Look below for the line that contains "[0:19.22-0:20.22]", then copy it and each following line exactly, through and including the line that contains "Transcript: This study, appearing".
..........
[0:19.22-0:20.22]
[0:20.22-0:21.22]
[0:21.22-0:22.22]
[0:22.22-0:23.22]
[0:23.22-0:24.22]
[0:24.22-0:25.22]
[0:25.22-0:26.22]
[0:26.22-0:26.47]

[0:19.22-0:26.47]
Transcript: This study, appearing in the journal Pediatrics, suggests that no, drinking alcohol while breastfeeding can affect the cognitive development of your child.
..........
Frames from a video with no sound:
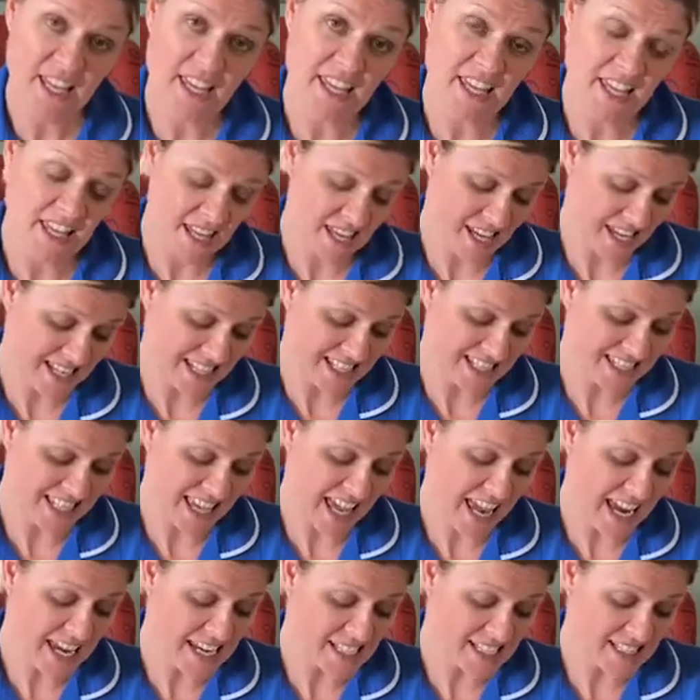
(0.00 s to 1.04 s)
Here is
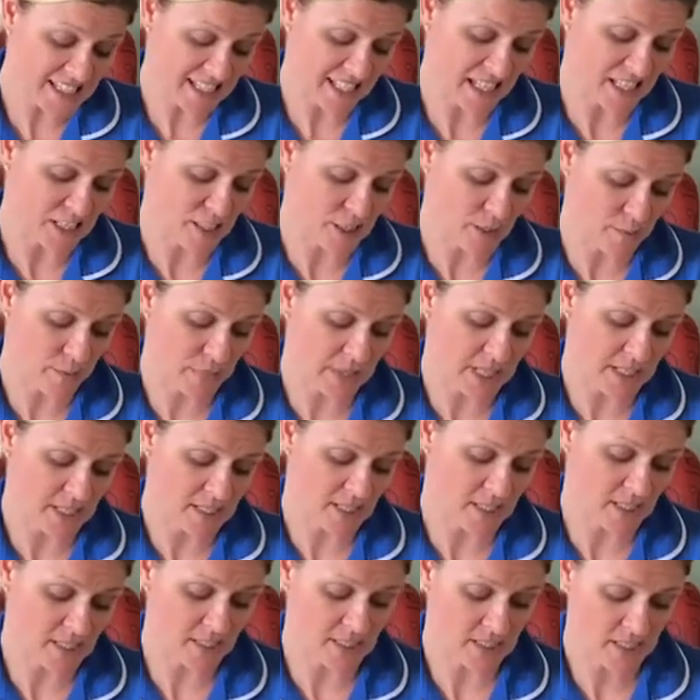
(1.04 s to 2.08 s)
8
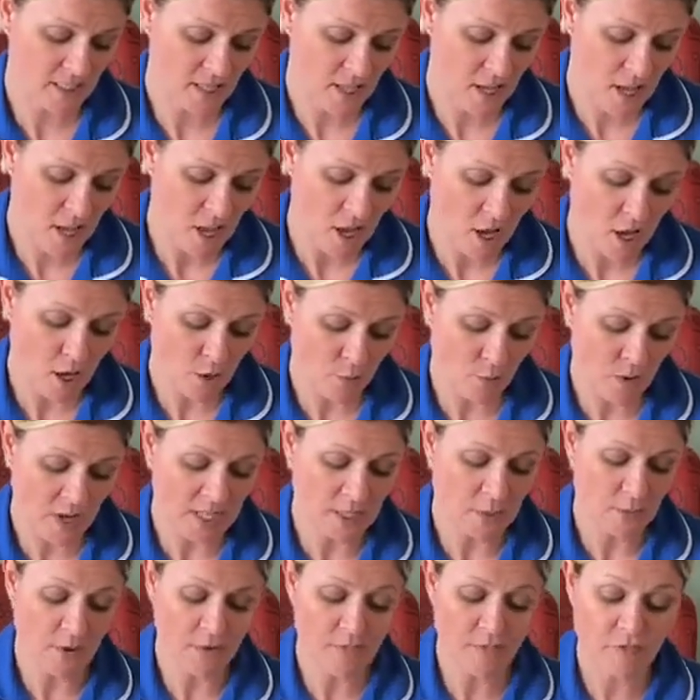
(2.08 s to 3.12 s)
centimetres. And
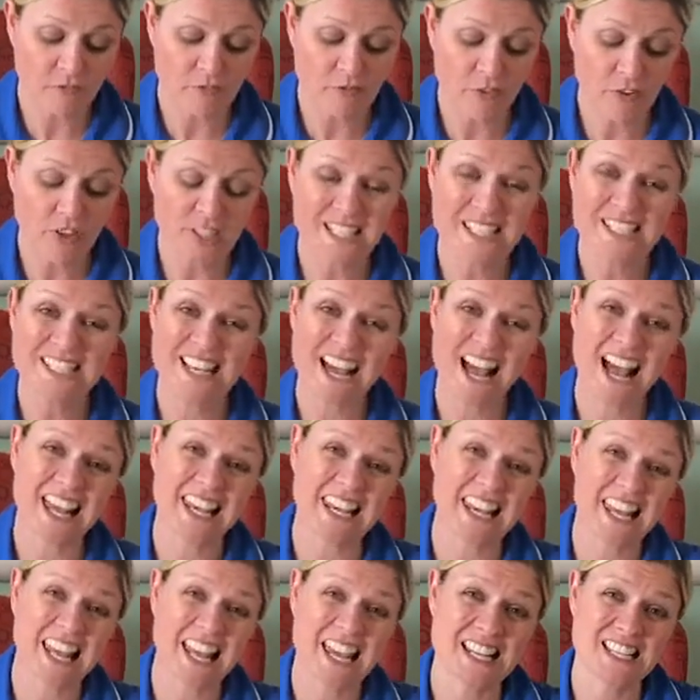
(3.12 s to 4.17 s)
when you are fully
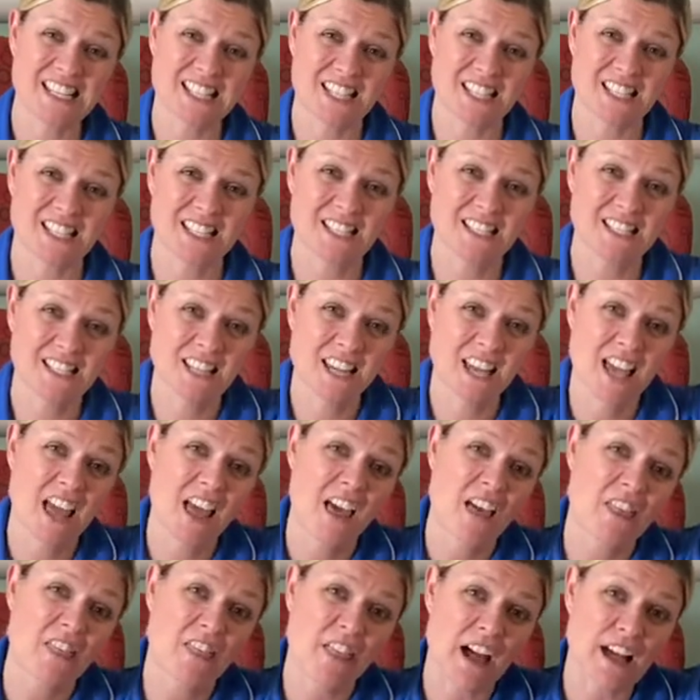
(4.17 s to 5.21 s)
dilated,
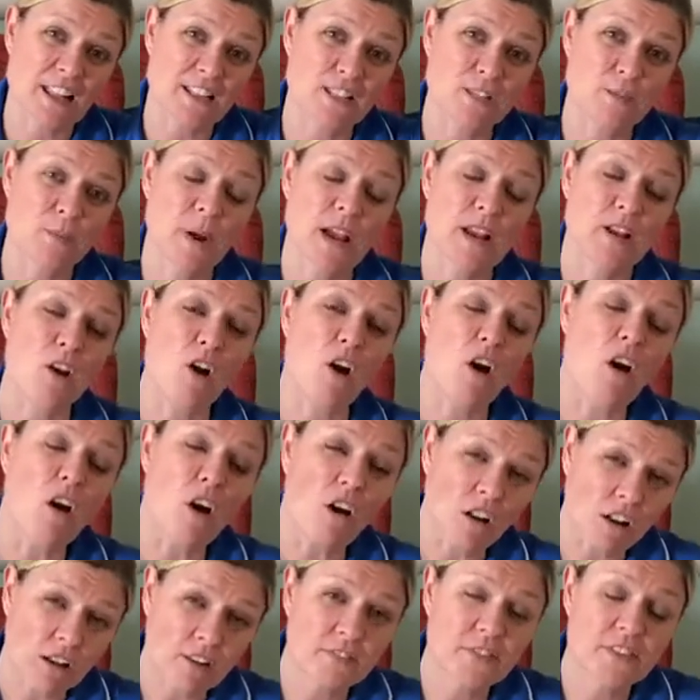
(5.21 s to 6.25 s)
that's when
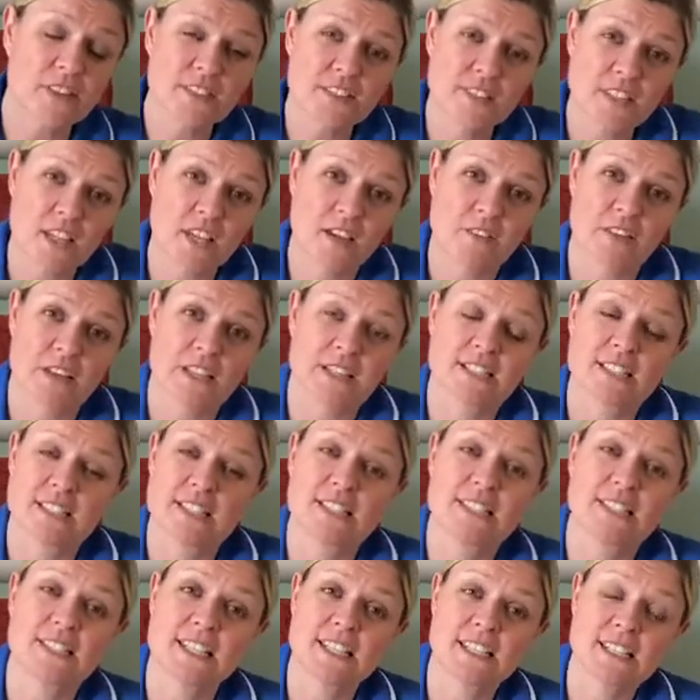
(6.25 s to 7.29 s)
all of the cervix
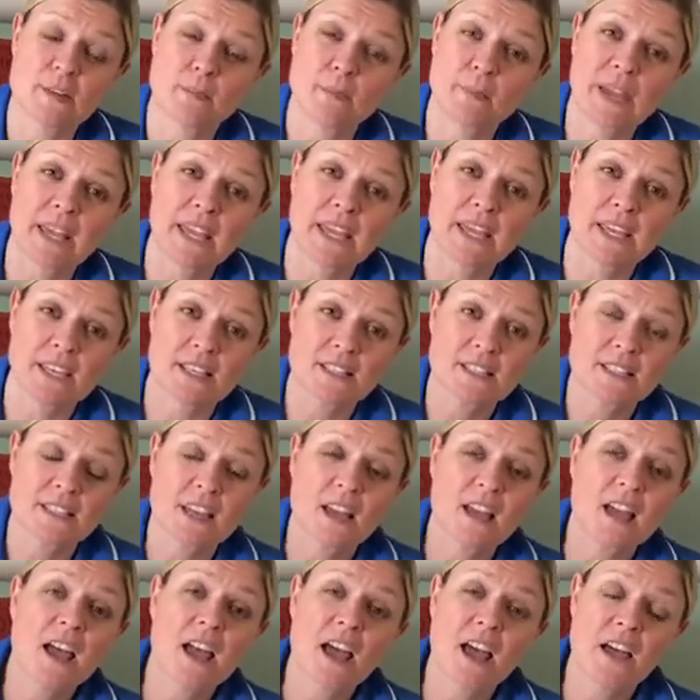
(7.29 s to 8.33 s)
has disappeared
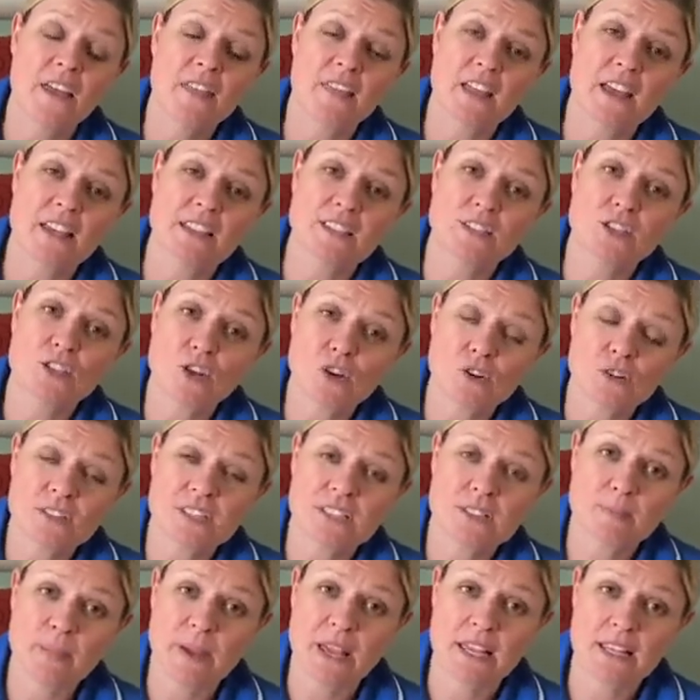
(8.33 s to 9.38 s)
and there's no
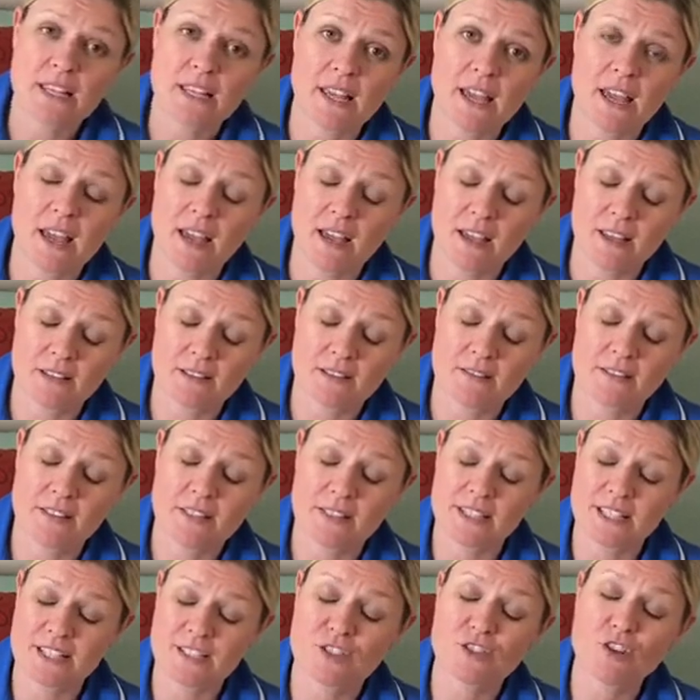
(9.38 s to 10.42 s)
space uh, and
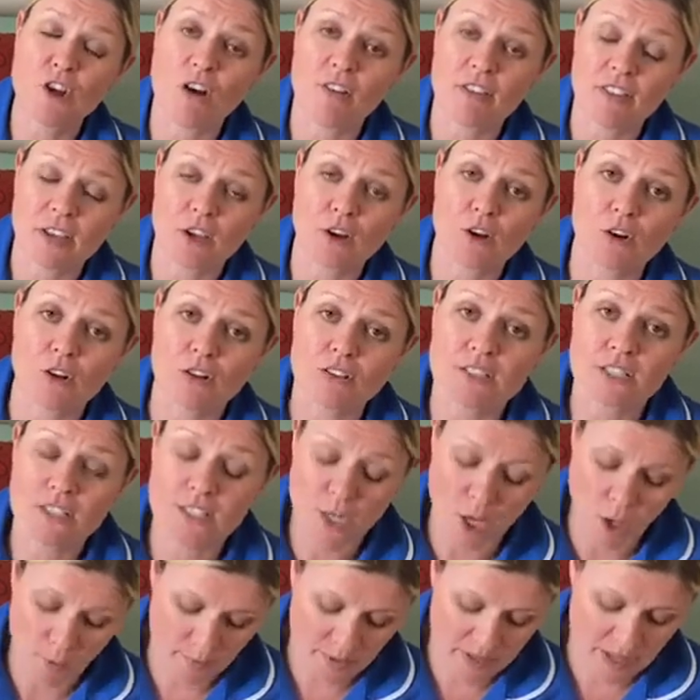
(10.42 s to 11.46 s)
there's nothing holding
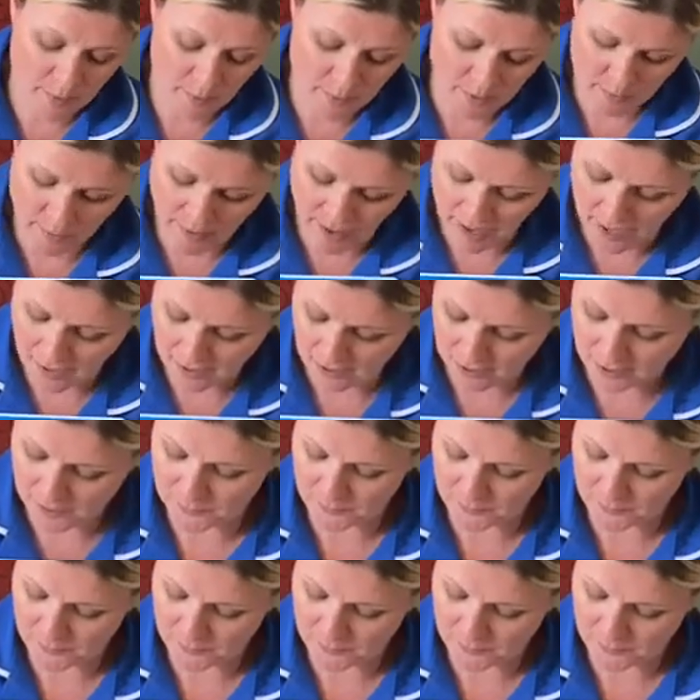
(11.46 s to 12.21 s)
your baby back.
..........
• ANSWER SPACE
[0:19.22-0:20.22]
[0:20.22-0:21.22]
[0:21.22-0:22.22]
[0:22.22-0:23.22]
[0:23.22-0:24.22]
[0:24.22-0:25.22]
[0:25.22-0:26.22]
[0:26.22-0:26.47]

[0:19.22-0:26.47]
Transcript: This study, appearing in the journal Pediatrics, suggests that no, drinking alcohol while breastfeeding can affect the cognitive development of your child.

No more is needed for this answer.